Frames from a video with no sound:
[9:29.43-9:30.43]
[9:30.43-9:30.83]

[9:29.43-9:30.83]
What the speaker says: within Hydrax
--
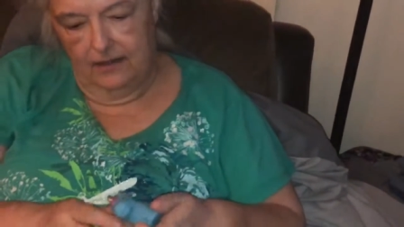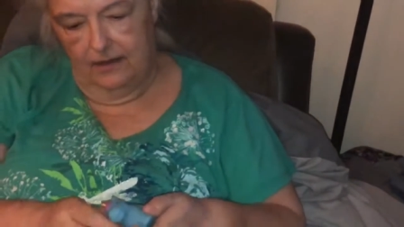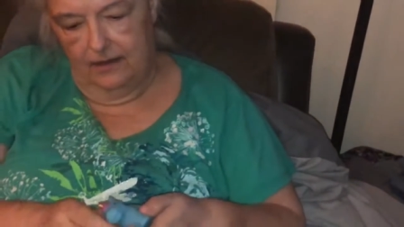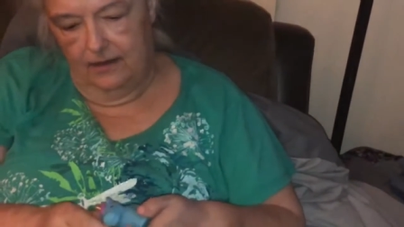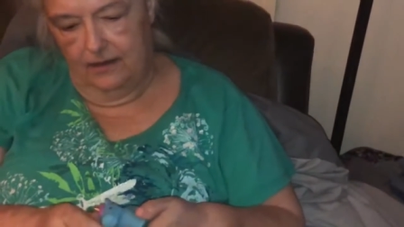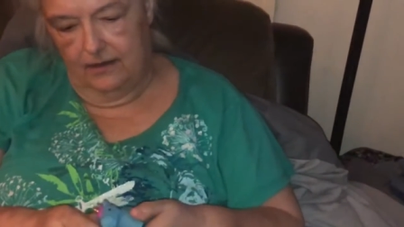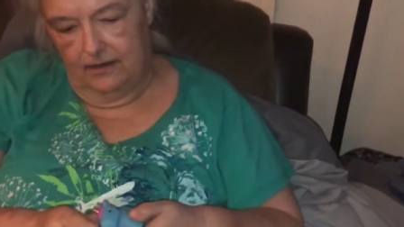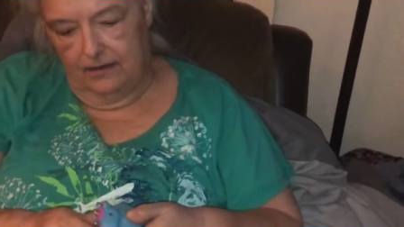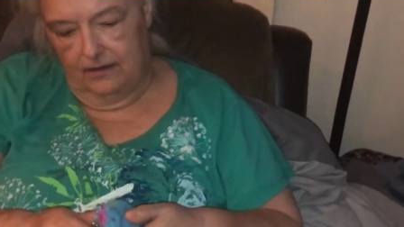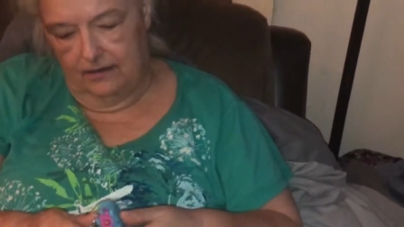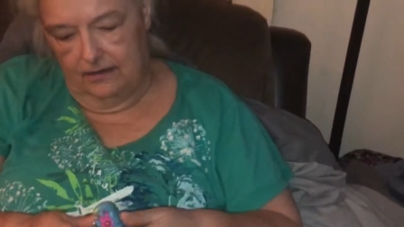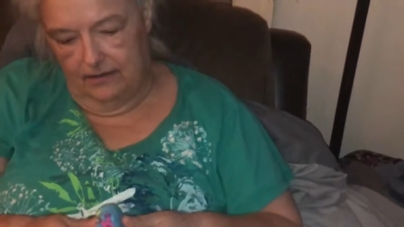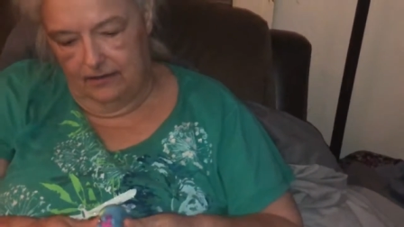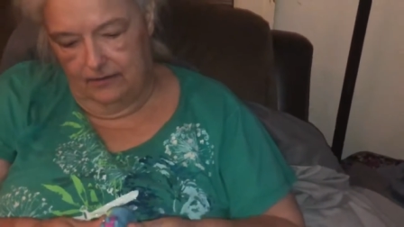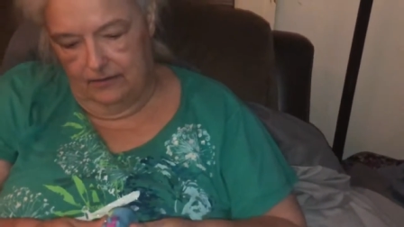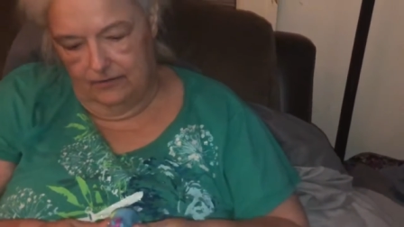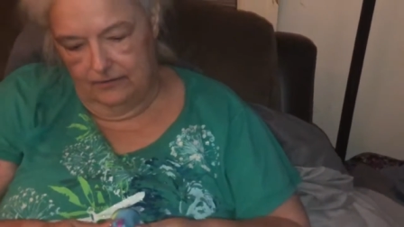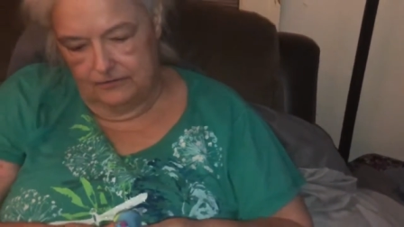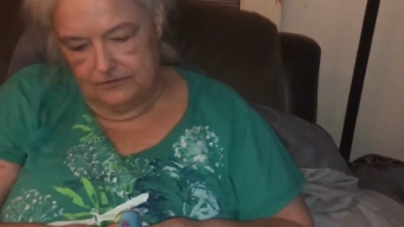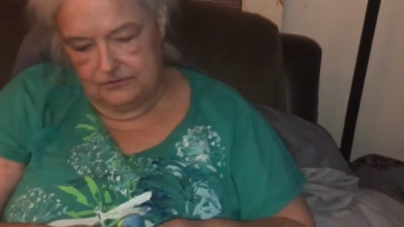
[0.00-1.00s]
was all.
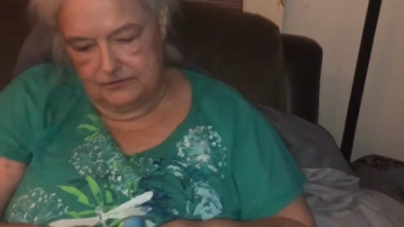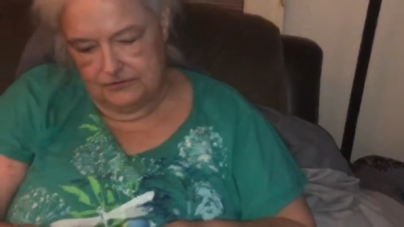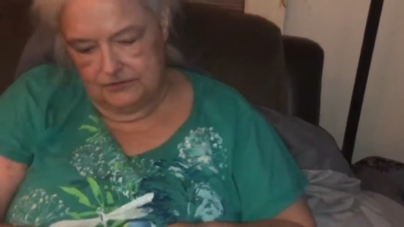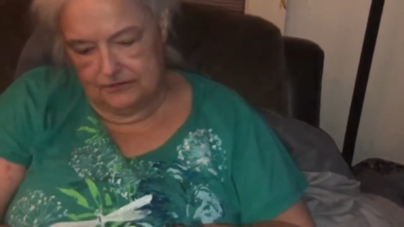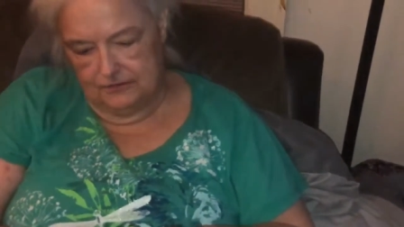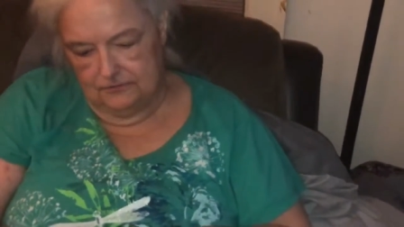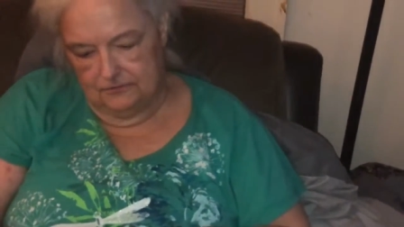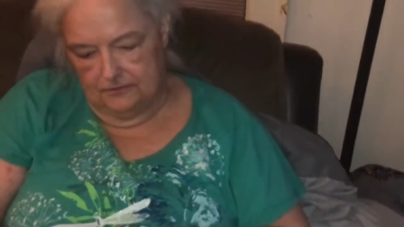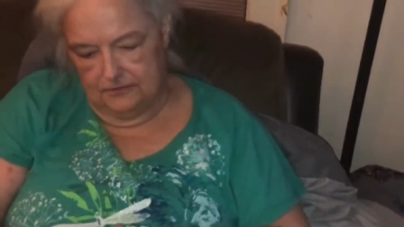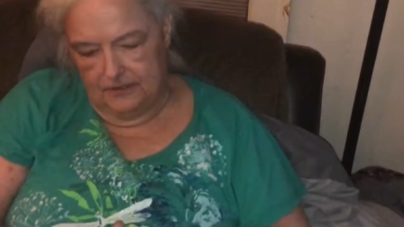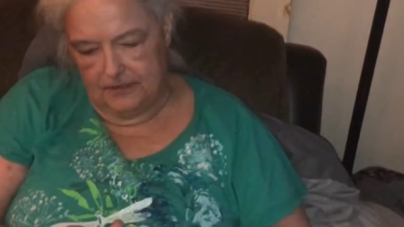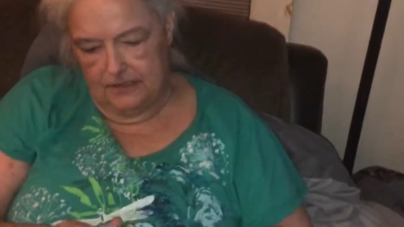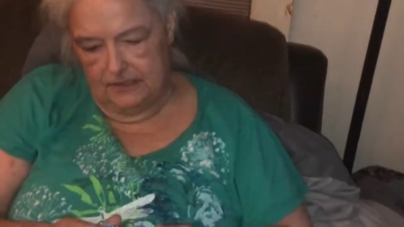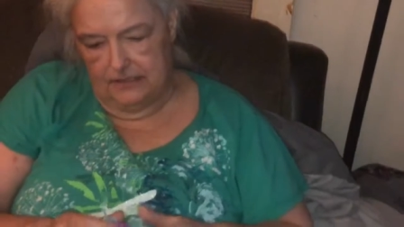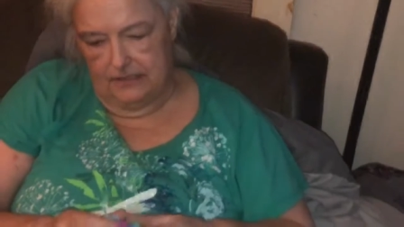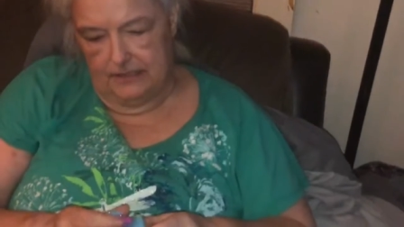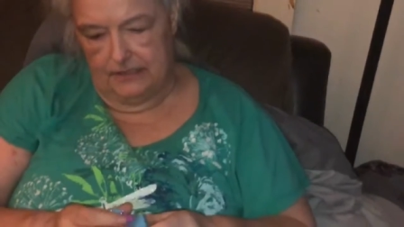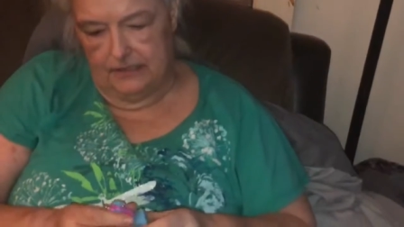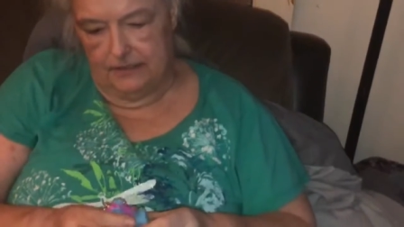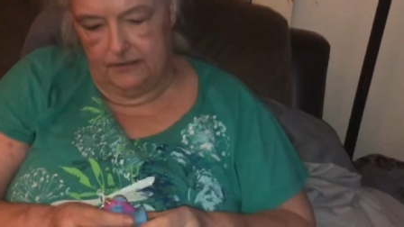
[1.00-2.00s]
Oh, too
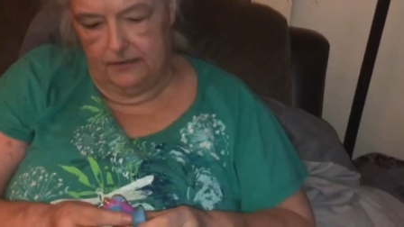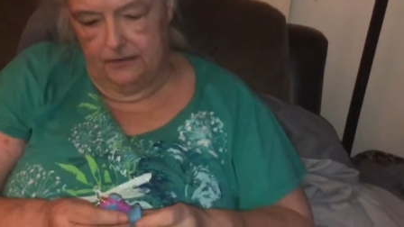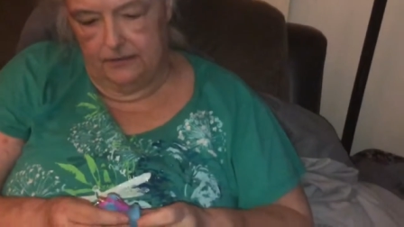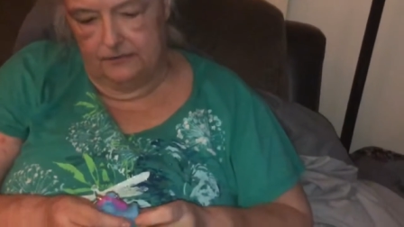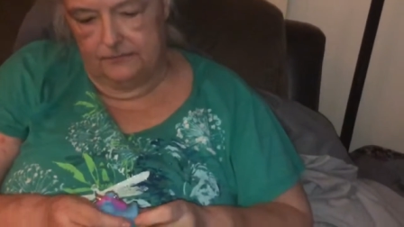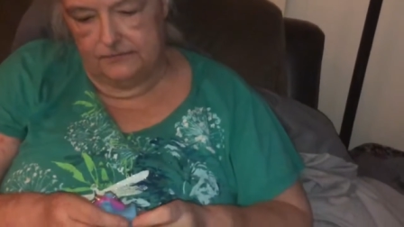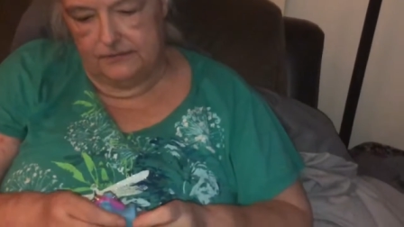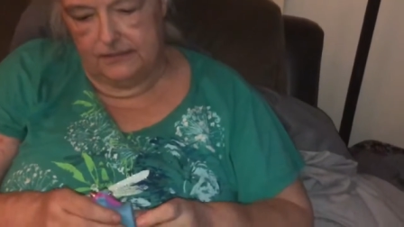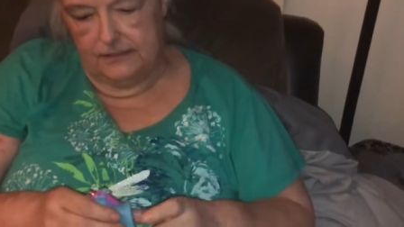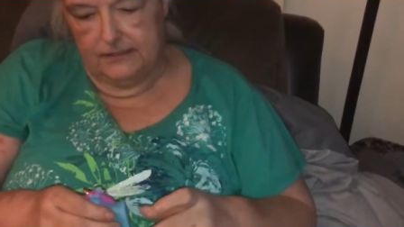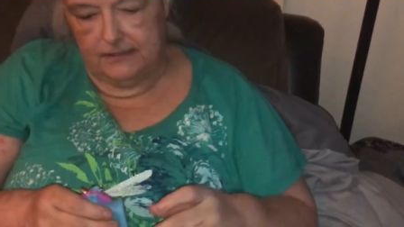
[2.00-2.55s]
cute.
--
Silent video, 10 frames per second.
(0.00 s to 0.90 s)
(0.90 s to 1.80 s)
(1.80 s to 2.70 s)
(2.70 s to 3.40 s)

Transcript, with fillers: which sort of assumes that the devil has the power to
--
**What to work on**
Please give the number of lines in the data above that include the string "video", and nothing else.

**Solution for this exercise**
2